==== Data records ====

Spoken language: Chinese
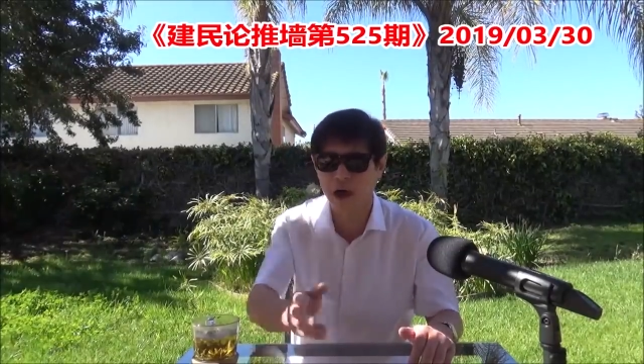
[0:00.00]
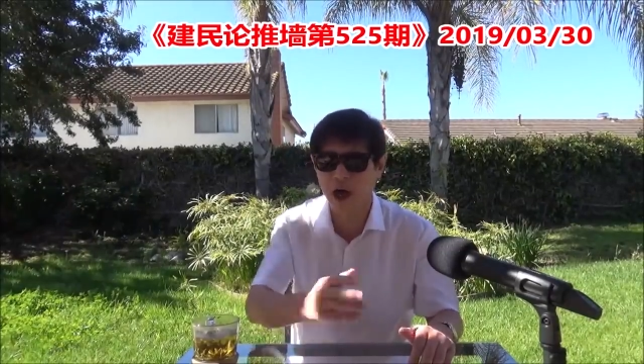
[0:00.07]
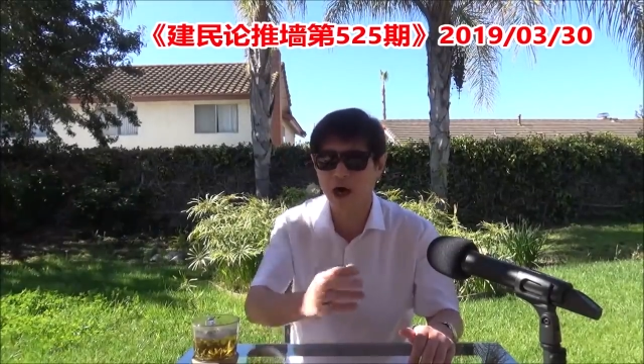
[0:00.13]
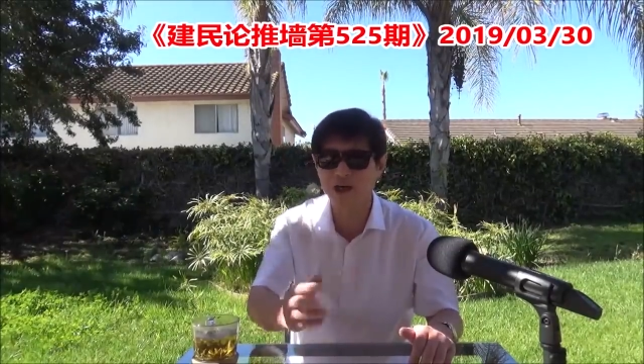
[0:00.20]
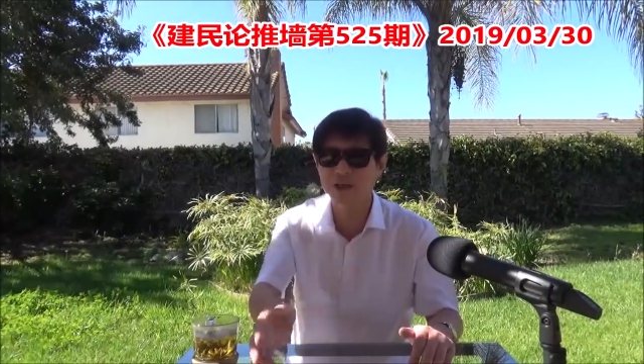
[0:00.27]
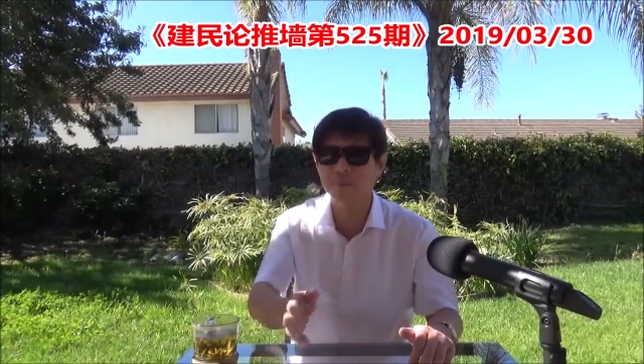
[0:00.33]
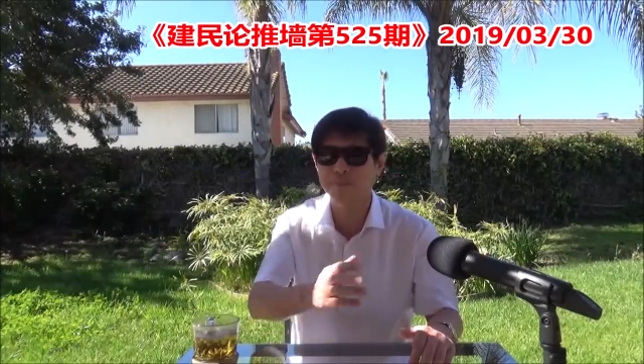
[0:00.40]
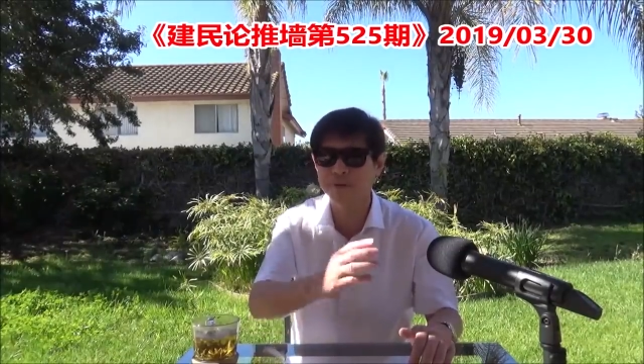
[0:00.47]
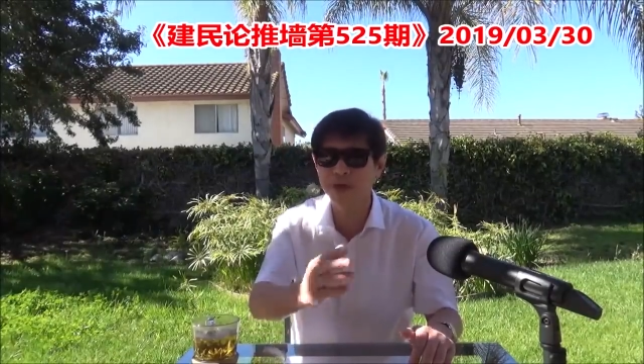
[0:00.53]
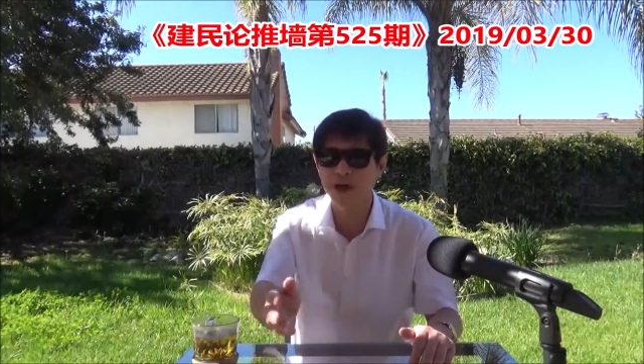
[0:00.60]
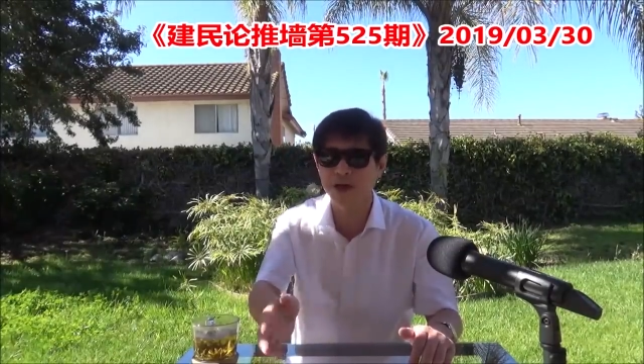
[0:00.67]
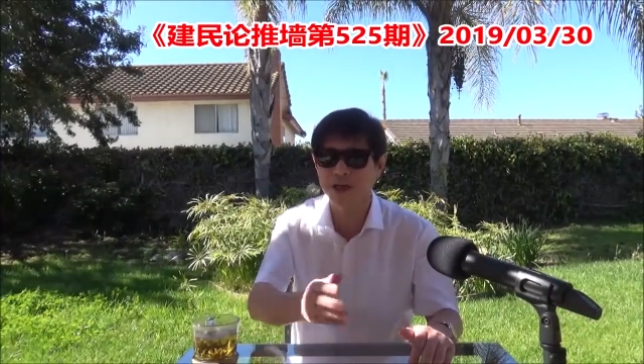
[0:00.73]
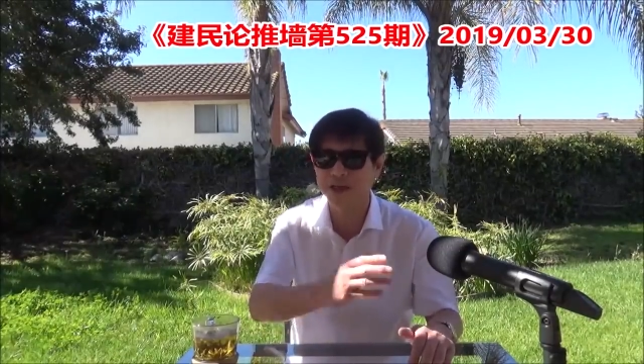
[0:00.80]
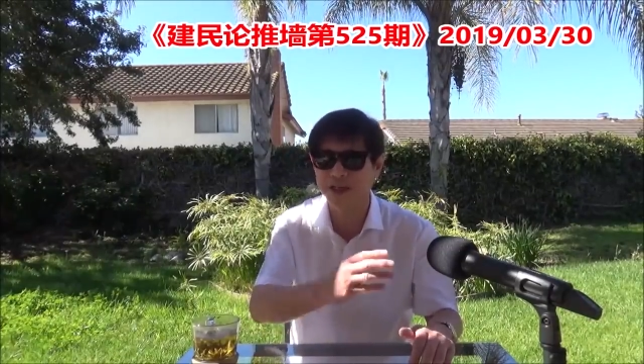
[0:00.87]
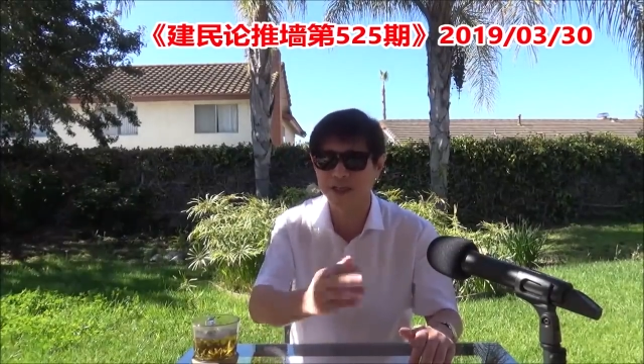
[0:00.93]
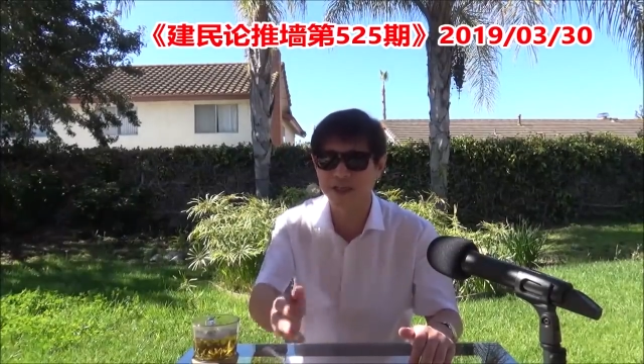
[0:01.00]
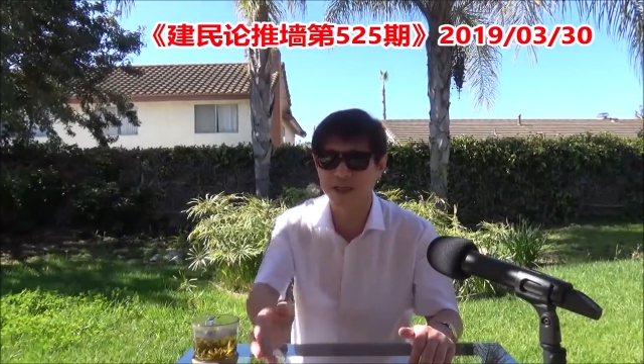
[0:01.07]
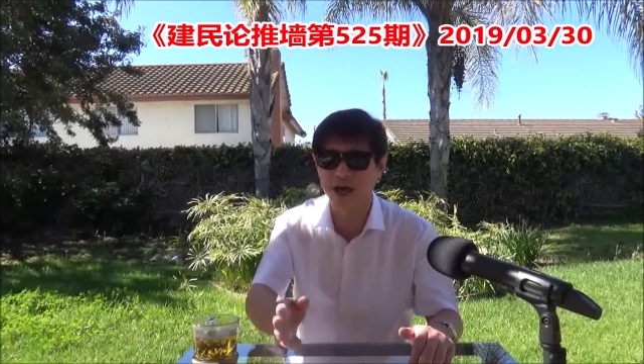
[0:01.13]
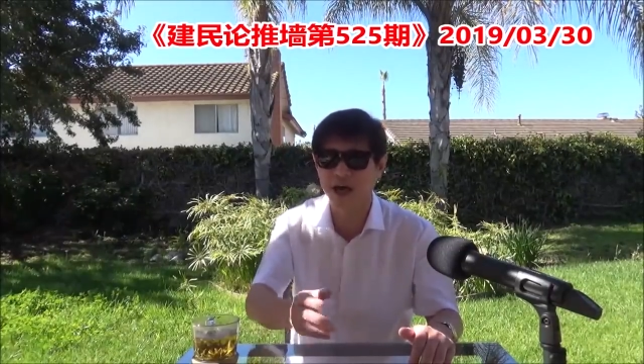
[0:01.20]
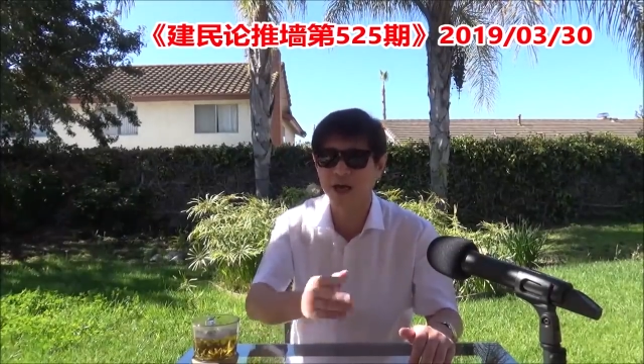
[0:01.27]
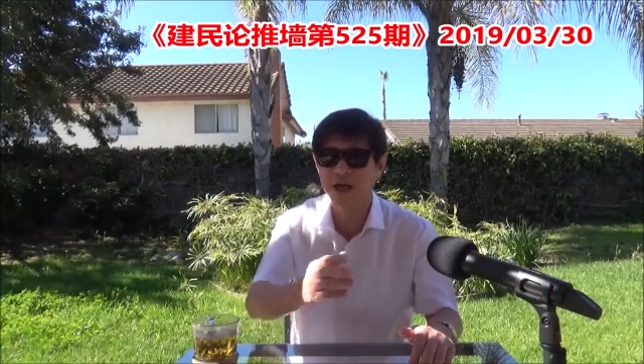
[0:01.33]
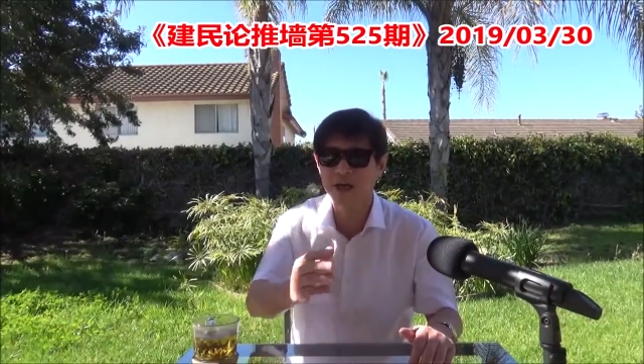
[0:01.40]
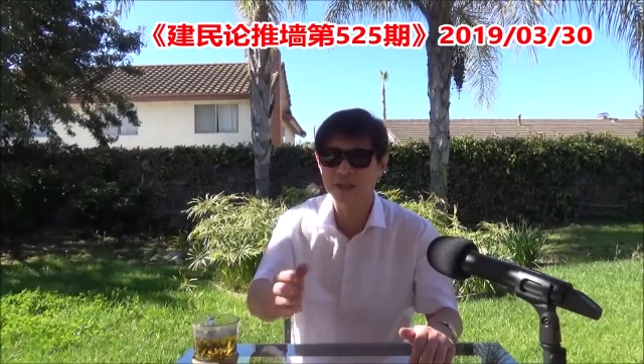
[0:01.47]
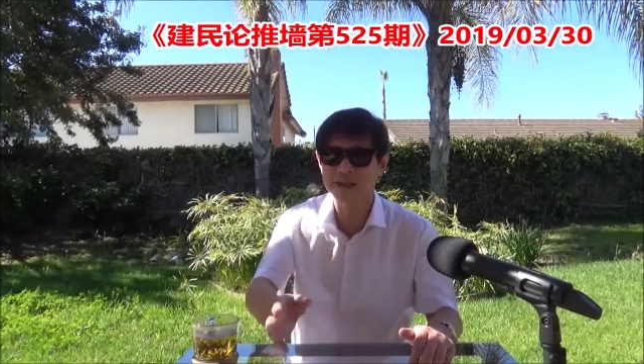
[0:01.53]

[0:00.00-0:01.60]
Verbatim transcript: 而是不要给李克强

====

What is being asked :: Write out the data exactly, and exclude every picture it holds.

Written reply ::
Spoken language: Chinese
[0:00.00]
[0:00.07]
[0:00.13]
[0:00.20]
[0:00.27]
[0:00.33]
[0:00.40]
[0:00.47]
[0:00.53]
[0:00.60]
[0:00.67]
[0:00.73]
[0:00.80]
[0:00.87]
[0:00.93]
[0:01.00]
[0:01.07]
[0:01.13]
[0:01.20]
[0:01.27]
[0:01.33]
[0:01.40]
[0:01.47]
[0:01.53]

[0:00.00-0:01.60]
Verbatim transcript: 而是不要给李克强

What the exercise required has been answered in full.